Give only the number of lines in the records below that contain the word "with".

Record set:

§

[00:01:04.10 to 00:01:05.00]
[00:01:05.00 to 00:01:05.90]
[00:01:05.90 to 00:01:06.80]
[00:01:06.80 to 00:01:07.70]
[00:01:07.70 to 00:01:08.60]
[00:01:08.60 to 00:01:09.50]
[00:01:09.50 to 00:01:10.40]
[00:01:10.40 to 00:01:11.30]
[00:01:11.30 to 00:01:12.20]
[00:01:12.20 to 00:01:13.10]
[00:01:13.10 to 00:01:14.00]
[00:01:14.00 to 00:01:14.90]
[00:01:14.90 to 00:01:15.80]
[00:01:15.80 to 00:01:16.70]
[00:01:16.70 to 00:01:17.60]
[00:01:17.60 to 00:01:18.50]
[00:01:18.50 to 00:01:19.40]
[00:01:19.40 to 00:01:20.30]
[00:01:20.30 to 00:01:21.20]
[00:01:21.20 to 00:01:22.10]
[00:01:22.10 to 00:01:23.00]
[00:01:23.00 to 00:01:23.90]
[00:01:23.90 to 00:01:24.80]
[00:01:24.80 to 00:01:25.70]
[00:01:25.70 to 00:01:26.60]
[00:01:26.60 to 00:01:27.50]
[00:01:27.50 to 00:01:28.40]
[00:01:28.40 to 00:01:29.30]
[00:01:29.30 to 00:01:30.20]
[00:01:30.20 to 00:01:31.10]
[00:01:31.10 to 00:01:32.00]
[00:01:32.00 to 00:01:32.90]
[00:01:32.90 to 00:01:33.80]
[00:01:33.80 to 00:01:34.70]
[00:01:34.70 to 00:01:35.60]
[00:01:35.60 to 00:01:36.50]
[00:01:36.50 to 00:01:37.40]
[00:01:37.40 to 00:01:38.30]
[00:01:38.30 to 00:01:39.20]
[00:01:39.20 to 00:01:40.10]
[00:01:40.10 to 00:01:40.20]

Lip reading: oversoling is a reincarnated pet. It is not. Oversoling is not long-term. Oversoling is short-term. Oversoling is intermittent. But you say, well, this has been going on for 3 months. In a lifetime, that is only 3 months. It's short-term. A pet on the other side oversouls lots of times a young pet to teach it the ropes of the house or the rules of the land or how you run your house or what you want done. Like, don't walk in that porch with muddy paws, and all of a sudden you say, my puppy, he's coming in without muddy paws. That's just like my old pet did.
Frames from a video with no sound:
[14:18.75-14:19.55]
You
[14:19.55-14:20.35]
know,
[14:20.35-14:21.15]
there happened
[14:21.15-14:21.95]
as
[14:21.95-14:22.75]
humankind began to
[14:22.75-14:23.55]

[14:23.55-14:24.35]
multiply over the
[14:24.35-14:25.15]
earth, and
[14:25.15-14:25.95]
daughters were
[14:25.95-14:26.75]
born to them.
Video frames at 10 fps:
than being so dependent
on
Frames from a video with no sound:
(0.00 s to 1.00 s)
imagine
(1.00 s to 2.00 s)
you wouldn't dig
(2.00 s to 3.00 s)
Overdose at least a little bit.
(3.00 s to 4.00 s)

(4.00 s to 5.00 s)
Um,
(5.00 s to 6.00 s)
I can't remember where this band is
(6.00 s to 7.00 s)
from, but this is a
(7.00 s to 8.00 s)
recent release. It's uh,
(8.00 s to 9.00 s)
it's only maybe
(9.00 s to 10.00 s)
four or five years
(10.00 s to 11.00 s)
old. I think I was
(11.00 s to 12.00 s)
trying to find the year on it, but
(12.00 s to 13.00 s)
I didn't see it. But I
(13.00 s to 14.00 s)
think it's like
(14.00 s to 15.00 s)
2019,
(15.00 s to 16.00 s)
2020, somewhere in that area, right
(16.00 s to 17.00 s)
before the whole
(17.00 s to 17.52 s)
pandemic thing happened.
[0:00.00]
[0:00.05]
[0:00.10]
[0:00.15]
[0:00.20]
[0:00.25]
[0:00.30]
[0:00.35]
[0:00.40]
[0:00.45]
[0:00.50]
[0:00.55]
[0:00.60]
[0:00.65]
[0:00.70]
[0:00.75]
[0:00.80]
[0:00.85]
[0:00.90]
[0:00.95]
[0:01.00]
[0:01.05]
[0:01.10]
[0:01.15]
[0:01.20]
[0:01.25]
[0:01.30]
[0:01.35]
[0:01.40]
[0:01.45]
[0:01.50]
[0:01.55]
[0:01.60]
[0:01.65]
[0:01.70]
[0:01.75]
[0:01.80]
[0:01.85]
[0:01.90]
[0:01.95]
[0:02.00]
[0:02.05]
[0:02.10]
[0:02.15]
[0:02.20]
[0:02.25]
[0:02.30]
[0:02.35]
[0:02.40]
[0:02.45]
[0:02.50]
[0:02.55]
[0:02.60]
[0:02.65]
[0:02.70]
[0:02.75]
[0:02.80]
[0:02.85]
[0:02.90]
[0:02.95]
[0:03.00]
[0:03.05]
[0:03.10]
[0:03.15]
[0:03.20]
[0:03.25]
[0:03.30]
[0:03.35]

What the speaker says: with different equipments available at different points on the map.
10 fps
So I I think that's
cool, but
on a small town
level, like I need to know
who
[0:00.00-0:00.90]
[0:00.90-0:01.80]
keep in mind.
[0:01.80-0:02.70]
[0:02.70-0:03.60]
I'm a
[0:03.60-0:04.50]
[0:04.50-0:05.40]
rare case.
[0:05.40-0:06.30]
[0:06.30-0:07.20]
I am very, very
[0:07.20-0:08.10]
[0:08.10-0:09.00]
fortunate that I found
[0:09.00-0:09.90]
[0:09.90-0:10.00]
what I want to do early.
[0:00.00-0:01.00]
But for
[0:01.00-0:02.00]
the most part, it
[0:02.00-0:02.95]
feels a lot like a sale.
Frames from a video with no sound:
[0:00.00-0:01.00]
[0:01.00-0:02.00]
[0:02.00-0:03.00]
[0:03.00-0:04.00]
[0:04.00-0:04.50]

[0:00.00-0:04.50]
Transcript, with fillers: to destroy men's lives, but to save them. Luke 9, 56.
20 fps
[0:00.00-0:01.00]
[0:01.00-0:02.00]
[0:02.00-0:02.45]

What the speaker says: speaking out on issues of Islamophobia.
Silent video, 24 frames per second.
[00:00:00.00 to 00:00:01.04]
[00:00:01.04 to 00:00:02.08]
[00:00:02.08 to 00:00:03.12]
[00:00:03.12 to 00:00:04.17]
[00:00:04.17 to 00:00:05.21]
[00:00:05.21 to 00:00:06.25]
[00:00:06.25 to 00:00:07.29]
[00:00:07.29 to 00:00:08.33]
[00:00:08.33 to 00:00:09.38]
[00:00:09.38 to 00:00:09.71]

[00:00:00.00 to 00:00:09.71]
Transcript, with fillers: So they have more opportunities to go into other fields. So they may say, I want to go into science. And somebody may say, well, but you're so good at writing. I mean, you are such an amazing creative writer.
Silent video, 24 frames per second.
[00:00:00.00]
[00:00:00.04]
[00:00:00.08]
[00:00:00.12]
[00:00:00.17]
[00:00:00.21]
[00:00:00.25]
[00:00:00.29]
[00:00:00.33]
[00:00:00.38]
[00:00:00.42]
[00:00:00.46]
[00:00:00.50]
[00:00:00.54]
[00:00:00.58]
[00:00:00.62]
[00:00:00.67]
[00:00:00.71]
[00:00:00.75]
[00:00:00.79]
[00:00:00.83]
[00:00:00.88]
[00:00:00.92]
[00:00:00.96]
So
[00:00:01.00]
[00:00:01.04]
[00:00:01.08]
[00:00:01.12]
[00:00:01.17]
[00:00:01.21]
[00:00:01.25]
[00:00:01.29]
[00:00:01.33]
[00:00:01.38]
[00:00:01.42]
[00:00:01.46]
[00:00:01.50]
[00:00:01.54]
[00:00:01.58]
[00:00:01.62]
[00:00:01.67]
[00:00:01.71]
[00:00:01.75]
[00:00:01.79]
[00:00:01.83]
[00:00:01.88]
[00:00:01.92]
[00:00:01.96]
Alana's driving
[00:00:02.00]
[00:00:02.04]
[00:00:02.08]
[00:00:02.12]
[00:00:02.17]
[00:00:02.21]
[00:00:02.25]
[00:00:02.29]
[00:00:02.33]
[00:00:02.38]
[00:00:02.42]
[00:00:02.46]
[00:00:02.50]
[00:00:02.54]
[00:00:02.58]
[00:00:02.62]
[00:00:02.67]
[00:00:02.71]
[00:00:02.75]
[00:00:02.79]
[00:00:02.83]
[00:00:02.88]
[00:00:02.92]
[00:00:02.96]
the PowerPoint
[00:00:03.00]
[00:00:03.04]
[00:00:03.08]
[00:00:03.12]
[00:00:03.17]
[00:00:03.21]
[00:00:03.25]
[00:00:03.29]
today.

§

Finished exercise:
7